ようこう/SXTによるDifferential Emission Measureの評価

○下条圭美、鹿野良平、原 弘久(国立天文台)

Differential Emission Measure (DEM)は、コロナにおける加熱過程を探る上で非常に重要な情報をもたらす。我々は、ようこう搭載の軟X線望遠鏡(SXT)により1991年11月18日に観測された活動領域NOAA6919のデータを使いDEMの評価を試みた。この観測ではSXTが持つ全てのX線フィルターによって撮像がなされており、filter-ratio法による温度解析により、5MKの高温プラズマが活動領域中心部だけでなくX線強度が弱い領域においても存在しているという報告がなされている(Hara et al., 1992)。 我々は、このSXTの持つ全X線フィルターでの観測データを基に、Withbroe-Sylwester法(Sylwester et al. 1980)を用い、2MKから20MKの温度域でDEMの評価を行った。なお、スペクトルデータとしてCHIANTデータベースを用いている。

活動領域中心部のX線強度変化が少ないループのDEMを評価した結果、3MKから10MKにかけてpower-law的な分布(Index 〜-4.5)でEMが減少していることがわかった。この分布は、SOHO/CDSやSERTSによるEUVライン観測で得られた、2MK 〜3MKあたりにピークを持つ活動領域のDEM分布と継げることができると思われる。

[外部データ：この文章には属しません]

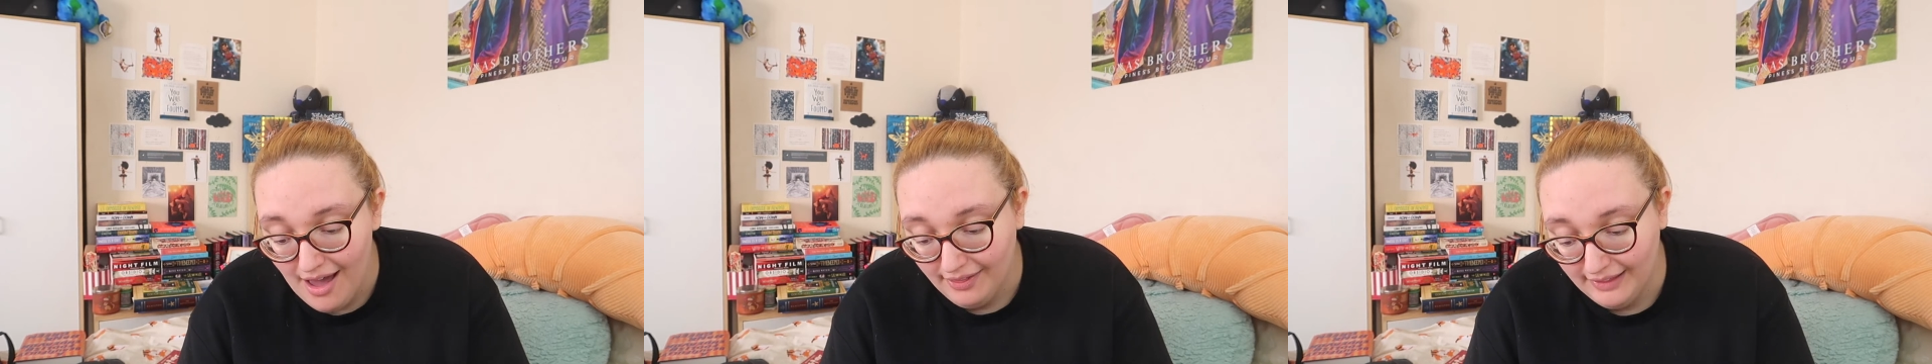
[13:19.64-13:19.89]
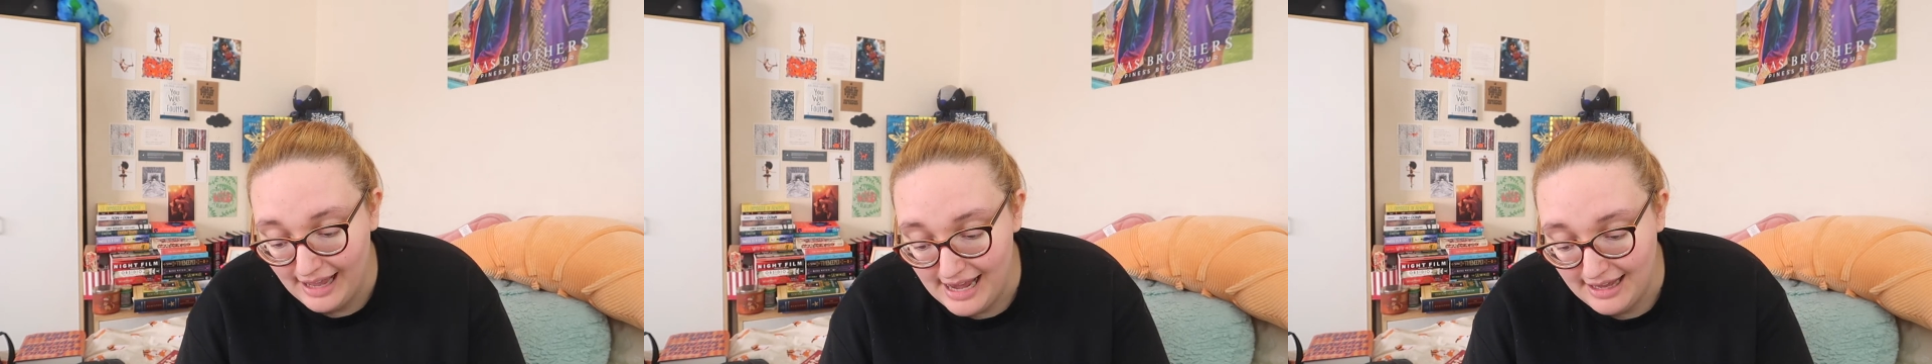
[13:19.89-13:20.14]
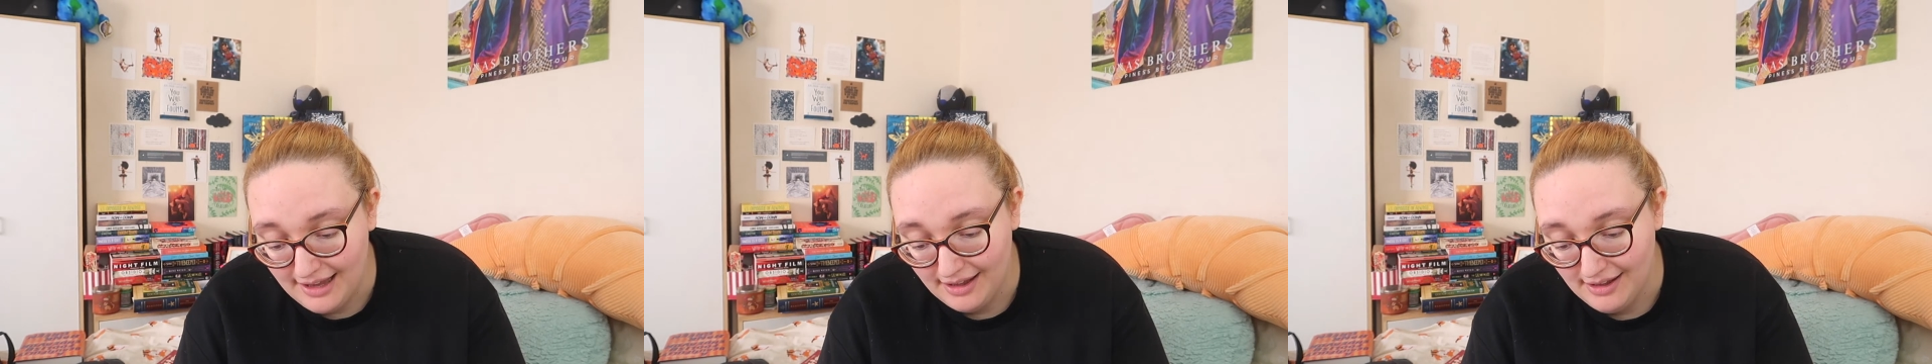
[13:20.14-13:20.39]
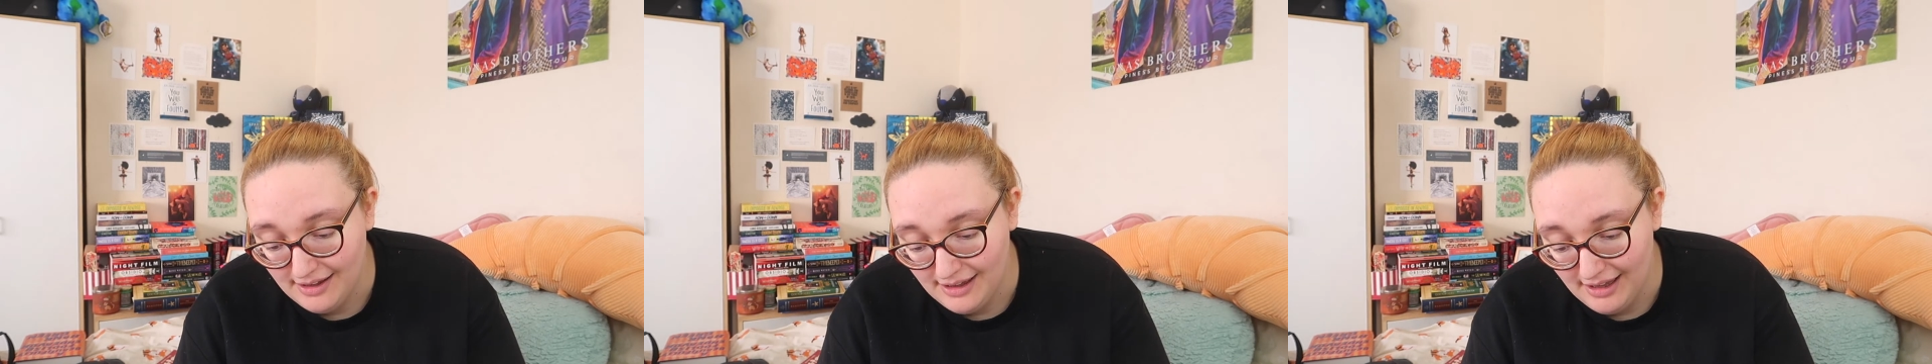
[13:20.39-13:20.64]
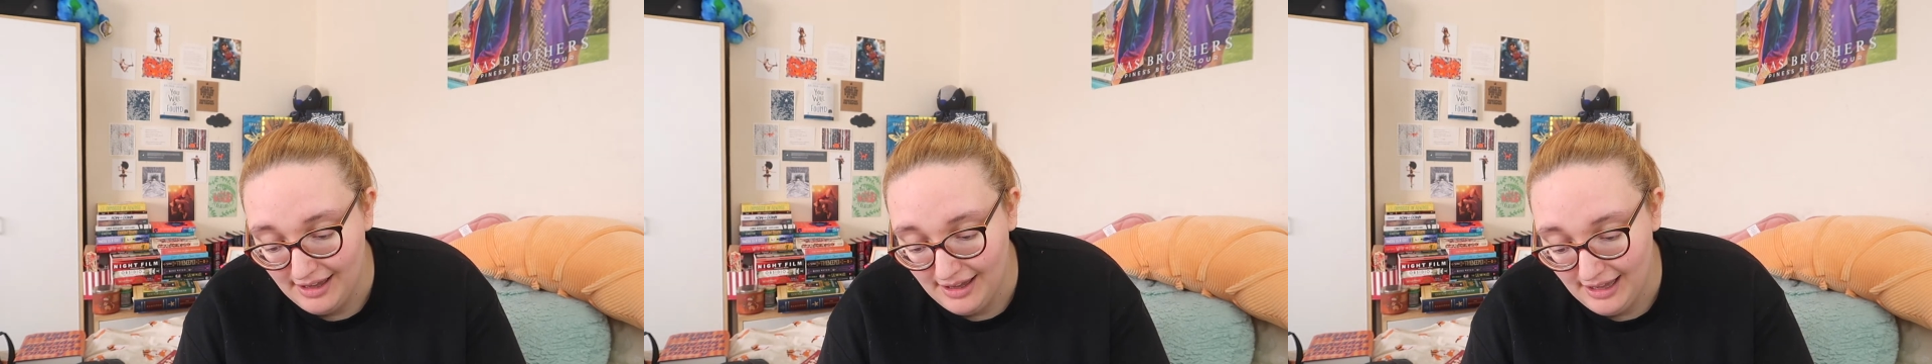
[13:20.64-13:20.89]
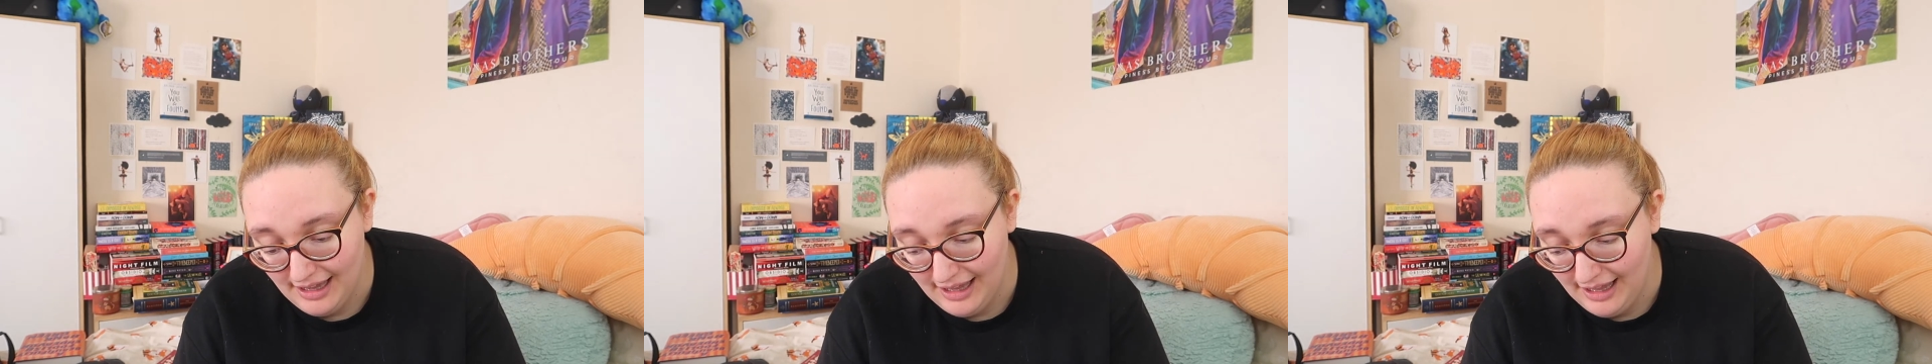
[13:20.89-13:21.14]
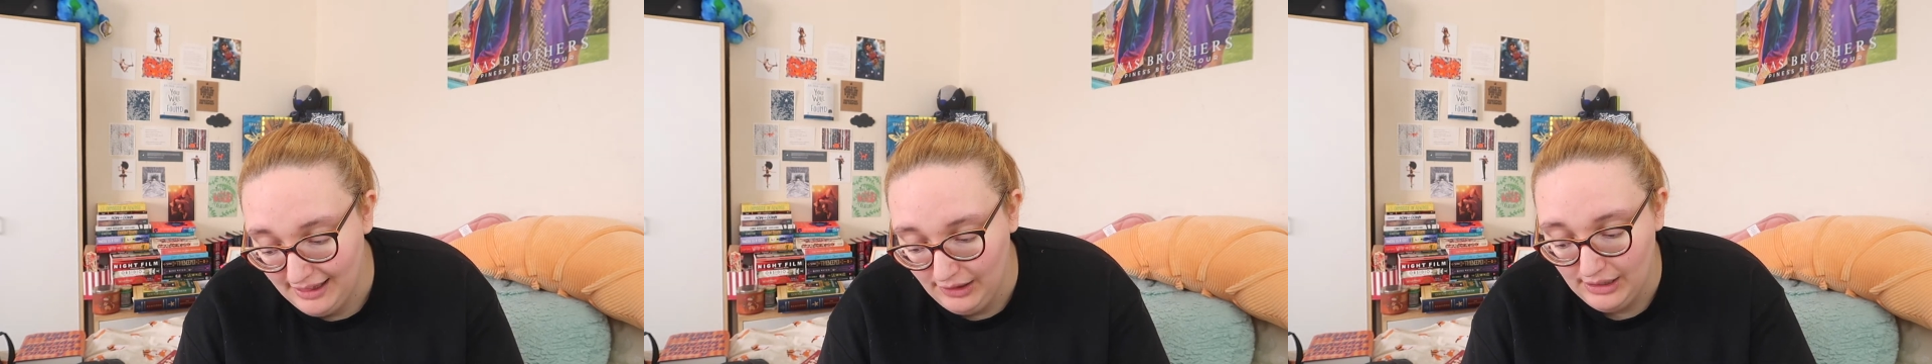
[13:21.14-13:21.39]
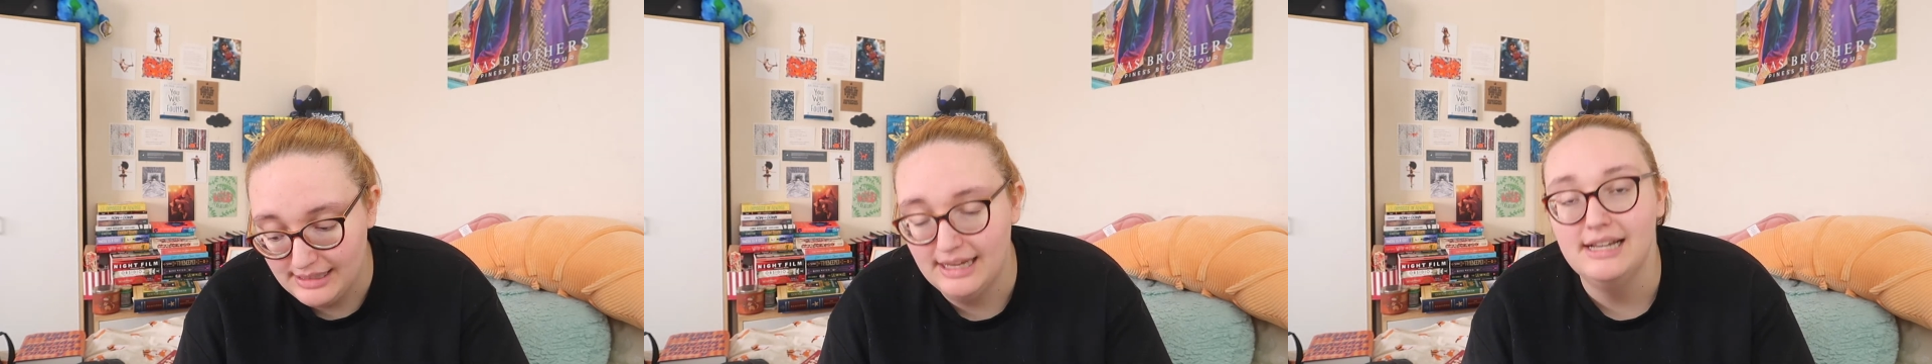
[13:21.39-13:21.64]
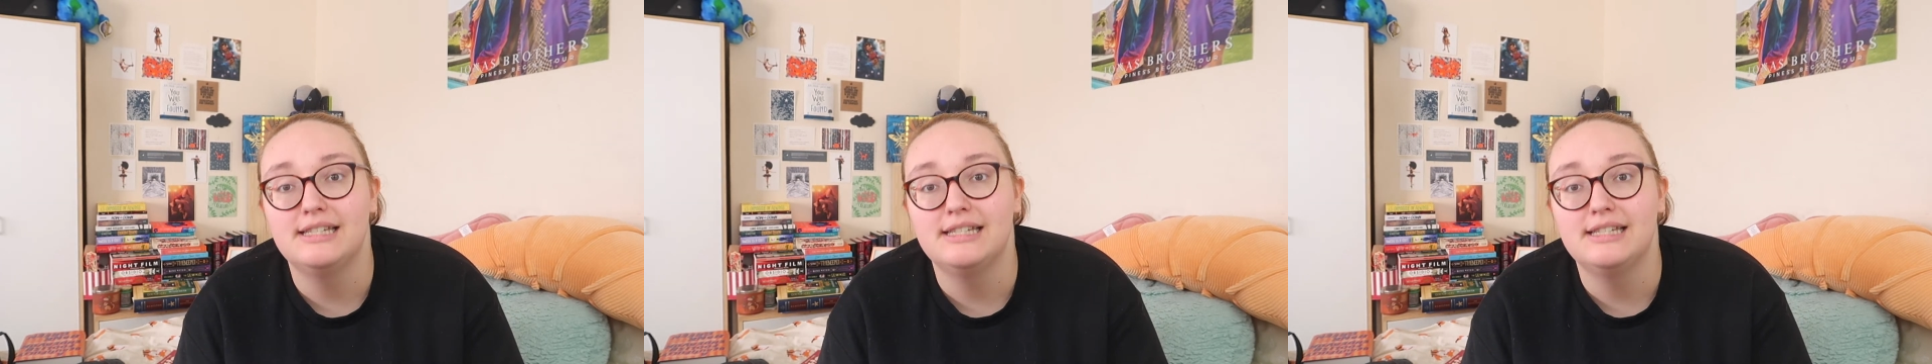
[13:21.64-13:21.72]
Like, it looks like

SXTでDEMを評価できる最大の利点は、DEMの時間変化や空間分布を得ることができる点にある。我々は同じ活動領域内で発生しているTransient Brightening(TB)におけるDEM分布の時間変化も評価した。ただし、X線強度の時間変化が激しいため、X線強度が最大になった時間のDEMを評価することはできず、Decay PhaseのDEMとTB以前のDEMを比較した。その結果、DecayPhaseのDEM分布は、TB以前の分布に対して全温度域でEMが増加してるだけでなく、特に高温成分(> 4MK)が増加していることがわかった。これは、TB時に4MK以上の高温プラズマが生成された事を示している。